▸ Instructions for the task:
Once you find the line with "Video frames at" in the entries below, print it and each line after it up to and including the line with "(540.67 s to 541.67 s)", exactly, without pictures.
─── Records for the exercise ───
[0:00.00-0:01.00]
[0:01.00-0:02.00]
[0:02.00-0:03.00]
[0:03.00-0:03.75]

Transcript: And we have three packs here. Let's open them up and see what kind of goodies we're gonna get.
───
─── Records for the exercise ───
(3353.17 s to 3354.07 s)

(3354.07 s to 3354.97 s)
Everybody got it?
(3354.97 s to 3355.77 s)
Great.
───
─── Records for the exercise ───
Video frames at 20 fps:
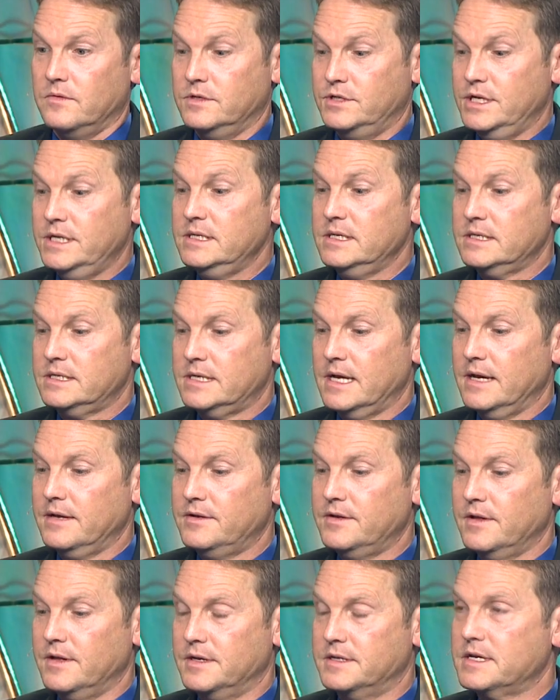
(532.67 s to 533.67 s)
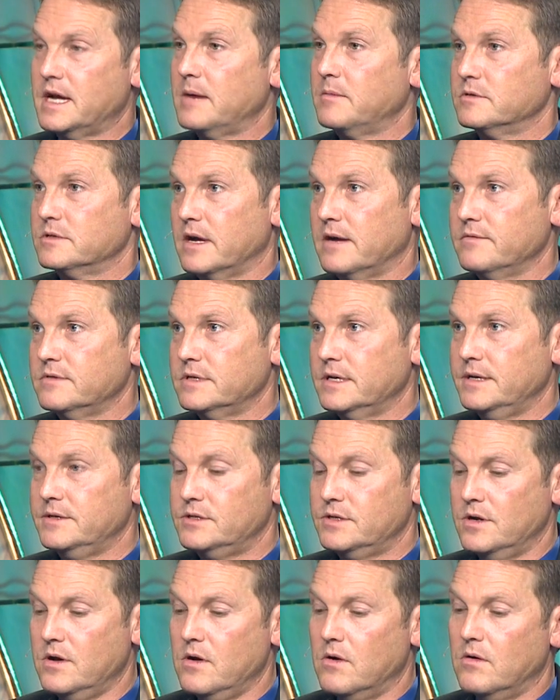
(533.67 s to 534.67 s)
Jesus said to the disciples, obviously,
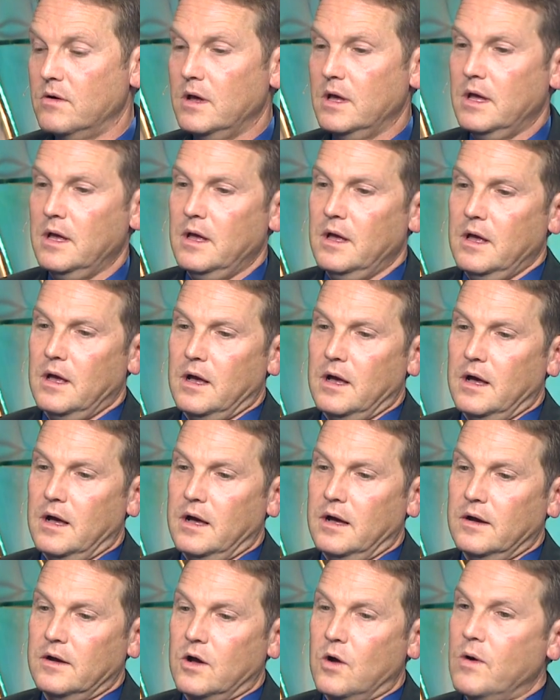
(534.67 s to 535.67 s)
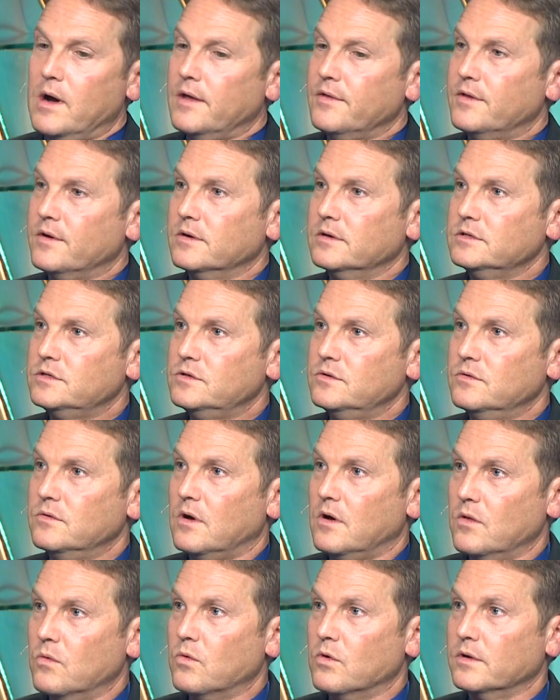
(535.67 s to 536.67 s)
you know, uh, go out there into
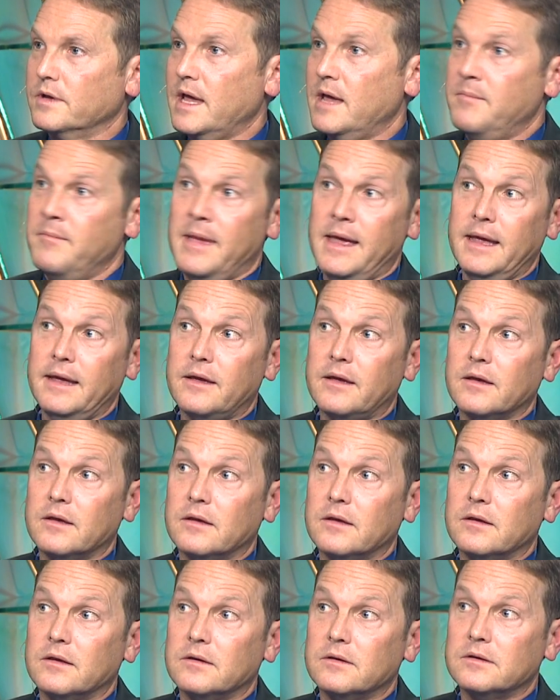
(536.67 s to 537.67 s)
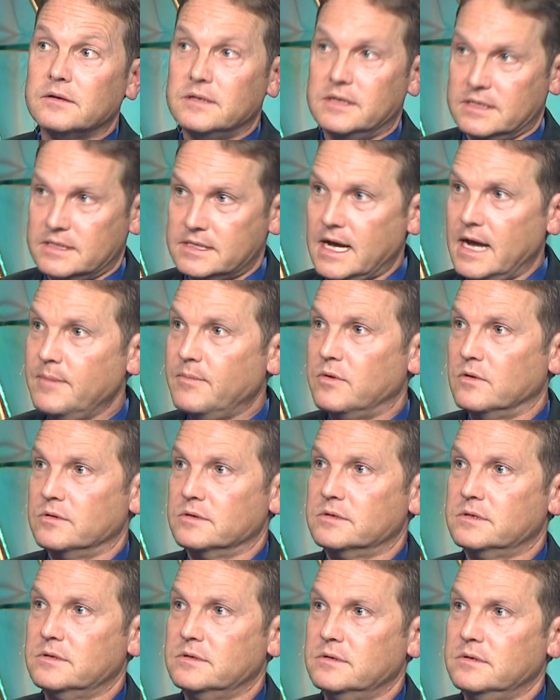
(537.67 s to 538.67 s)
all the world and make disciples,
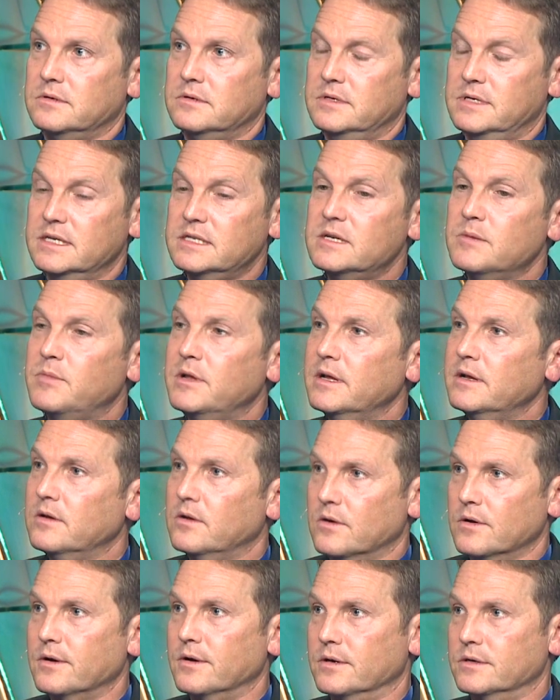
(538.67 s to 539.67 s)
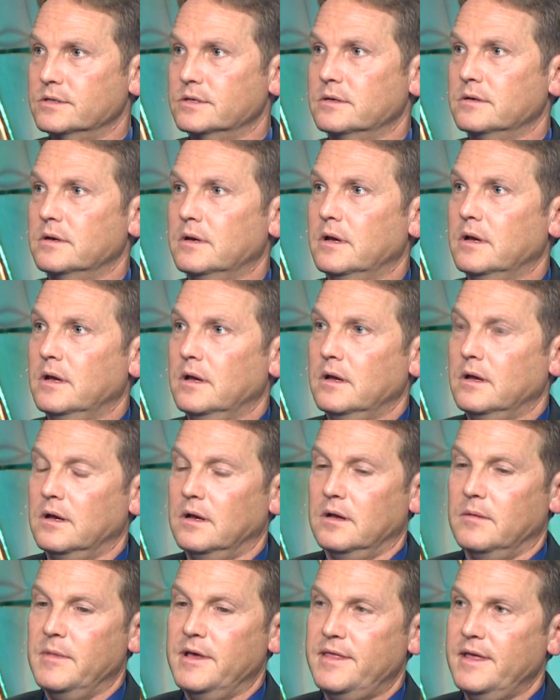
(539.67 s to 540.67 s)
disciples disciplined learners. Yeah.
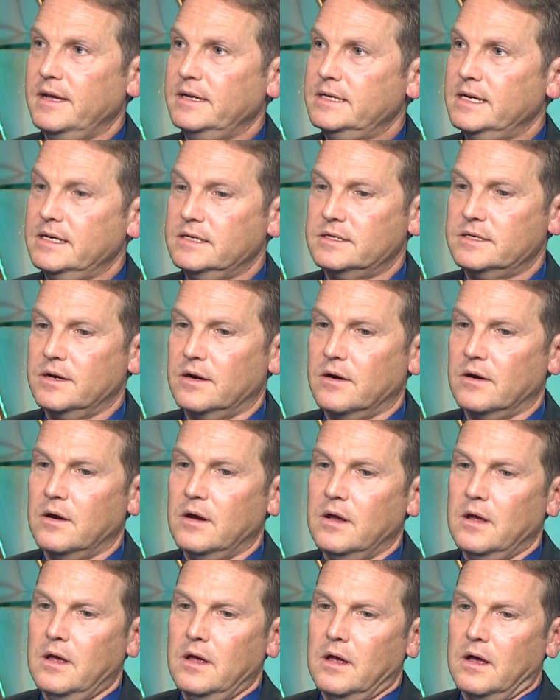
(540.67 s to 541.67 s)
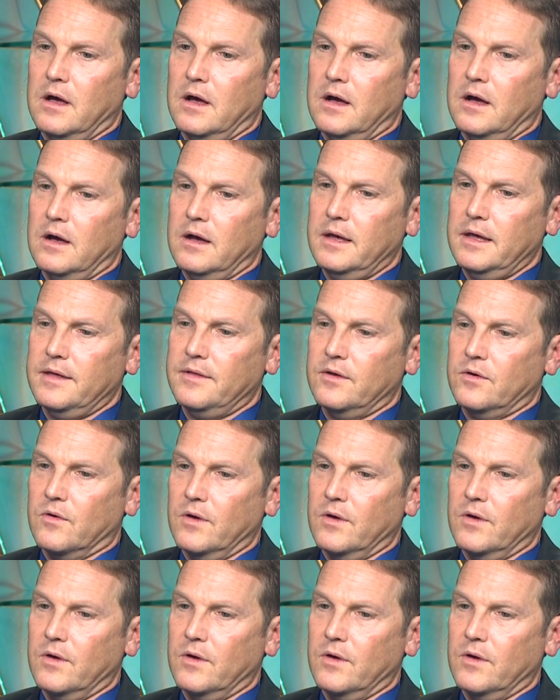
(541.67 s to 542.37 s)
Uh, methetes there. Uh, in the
───
▸ Exercise answer:
Video frames at 20 fps:
(532.67 s to 533.67 s)
(533.67 s to 534.67 s)
Jesus said to the disciples, obviously,
(534.67 s to 535.67 s)
(535.67 s to 536.67 s)
you know, uh, go out there into
(536.67 s to 537.67 s)
(537.67 s to 538.67 s)
all the world and make disciples,
(538.67 s to 539.67 s)
(539.67 s to 540.67 s)
disciples disciplined learners. Yeah.
(540.67 s to 541.67 s)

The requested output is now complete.